Tracing

Tracing offers a continuous view of an application’s behavior, tracking the flow of data as they move through different components of the application. BentoML provides built-in tracing support through OpenTelemetry, allowing users to export traces with Zipkin, Jaeger, and OTLP exporter.

This document explains how to configure tracing in BentoML.

Why do you need tracing?

Debugging models and services in production can be challenging. Traditional logging approaches often fall short when tracking issues across multiple services or components. Additionally, logs alone might not provide enough context or information to identify the root cause of a problem.

Tracing, on the other hand, offers several key benefits:

  • Comprehensive visibility: Tracing provides a holistic view of an application’s flow, allowing developers to follow requests as they move through various components.

  • Performance monitoring: Tracing helps identify performance bottlenecks by showing where time is being spent within the application.

  • Cross-service correlation: Tracing helps track requests across multiple services, which is useful in distributed systems and microservice architectures.

Install dependencies

Before configuring tracing in BentoML, install the corresponding packages.
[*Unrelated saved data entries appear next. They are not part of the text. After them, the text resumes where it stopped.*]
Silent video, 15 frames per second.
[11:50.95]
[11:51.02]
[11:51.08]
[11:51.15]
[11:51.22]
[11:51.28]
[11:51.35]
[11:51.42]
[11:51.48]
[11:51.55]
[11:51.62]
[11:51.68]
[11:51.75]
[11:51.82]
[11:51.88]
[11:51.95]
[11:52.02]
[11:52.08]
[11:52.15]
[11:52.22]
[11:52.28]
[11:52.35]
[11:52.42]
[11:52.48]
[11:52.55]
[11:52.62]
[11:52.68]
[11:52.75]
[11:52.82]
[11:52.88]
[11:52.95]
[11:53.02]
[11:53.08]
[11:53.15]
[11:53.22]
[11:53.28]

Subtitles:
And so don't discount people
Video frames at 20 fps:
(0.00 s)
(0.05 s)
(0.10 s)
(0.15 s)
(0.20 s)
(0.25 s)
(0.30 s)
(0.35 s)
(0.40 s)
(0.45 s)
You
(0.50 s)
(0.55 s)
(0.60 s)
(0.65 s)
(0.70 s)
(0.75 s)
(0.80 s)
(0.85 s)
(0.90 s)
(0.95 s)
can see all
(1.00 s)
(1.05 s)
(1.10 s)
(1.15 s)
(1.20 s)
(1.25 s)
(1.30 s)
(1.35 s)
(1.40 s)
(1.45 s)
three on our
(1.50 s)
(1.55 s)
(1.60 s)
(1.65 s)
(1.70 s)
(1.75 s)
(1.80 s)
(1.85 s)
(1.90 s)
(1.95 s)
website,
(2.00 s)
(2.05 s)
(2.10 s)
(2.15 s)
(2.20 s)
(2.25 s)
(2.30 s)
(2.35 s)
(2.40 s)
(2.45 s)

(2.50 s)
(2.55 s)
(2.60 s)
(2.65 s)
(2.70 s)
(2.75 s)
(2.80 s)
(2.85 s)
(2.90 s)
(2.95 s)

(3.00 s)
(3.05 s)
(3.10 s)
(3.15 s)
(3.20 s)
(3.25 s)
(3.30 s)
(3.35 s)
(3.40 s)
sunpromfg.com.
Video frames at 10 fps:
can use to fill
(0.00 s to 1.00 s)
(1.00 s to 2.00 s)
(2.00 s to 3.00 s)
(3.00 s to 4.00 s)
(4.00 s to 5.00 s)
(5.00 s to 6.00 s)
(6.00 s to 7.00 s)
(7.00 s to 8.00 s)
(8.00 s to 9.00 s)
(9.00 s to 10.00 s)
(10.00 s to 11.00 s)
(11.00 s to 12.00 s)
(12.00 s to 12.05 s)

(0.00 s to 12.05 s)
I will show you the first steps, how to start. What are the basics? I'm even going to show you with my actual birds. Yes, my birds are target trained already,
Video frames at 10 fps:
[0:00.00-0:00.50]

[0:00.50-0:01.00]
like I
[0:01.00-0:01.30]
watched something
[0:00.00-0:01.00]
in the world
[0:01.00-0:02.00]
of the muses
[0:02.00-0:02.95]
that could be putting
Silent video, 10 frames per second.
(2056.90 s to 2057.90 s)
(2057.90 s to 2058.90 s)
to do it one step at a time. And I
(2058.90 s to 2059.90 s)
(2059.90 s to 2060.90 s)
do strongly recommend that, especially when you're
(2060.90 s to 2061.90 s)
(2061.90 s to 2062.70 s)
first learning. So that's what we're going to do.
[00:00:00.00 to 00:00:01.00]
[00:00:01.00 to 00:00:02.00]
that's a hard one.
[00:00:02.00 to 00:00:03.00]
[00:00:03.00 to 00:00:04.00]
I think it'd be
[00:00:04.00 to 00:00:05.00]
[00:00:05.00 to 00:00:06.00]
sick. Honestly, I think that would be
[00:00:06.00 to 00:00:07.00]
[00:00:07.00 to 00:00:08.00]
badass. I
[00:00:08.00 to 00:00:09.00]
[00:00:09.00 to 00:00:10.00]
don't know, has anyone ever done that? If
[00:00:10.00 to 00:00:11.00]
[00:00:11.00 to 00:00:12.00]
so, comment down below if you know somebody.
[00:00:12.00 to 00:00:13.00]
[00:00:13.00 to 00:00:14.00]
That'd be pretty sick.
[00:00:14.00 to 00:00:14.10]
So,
pip install "bentoml[tracing-zipkin]"
pip install "bentoml[tracing-jaeger]"
pip install "bentoml[tracing-otlp]"

Configure exporters

You configure a tracing exporter for a BentoML Service using the tracing field within the @bentoml.service decorator, where you define some common configurations, followed by the specific configurations of each exporter type.

Common configurations are shared values among the exporters, which means they will be applied to the corresponding exporter set via exporter_type. Here is an example:

import bentoml

@bentoml.service(
    resources={"cpu": "2"},
    traffic={"timeout": 10},
    tracing={
        # Common configurations
        "exporter_type": "jaeger",
        "sample_rate": 1.0,
        "timeout": 5,
        "max_tag_value_length": 256,
        "excluded_urls": "readyz",
        "jaeger": {
            # Specific configurations of the exporter
    }
)
class MyService:
   # Service implementation code

Available fields in tracing:

  • exporter_type: The tracing exporter used for the Service. Supported values are jaeger, zipkin, and otlp.

  • sample_rate: By default, no traces will be collected. Set sample_rate to your desired fraction to start collecting them.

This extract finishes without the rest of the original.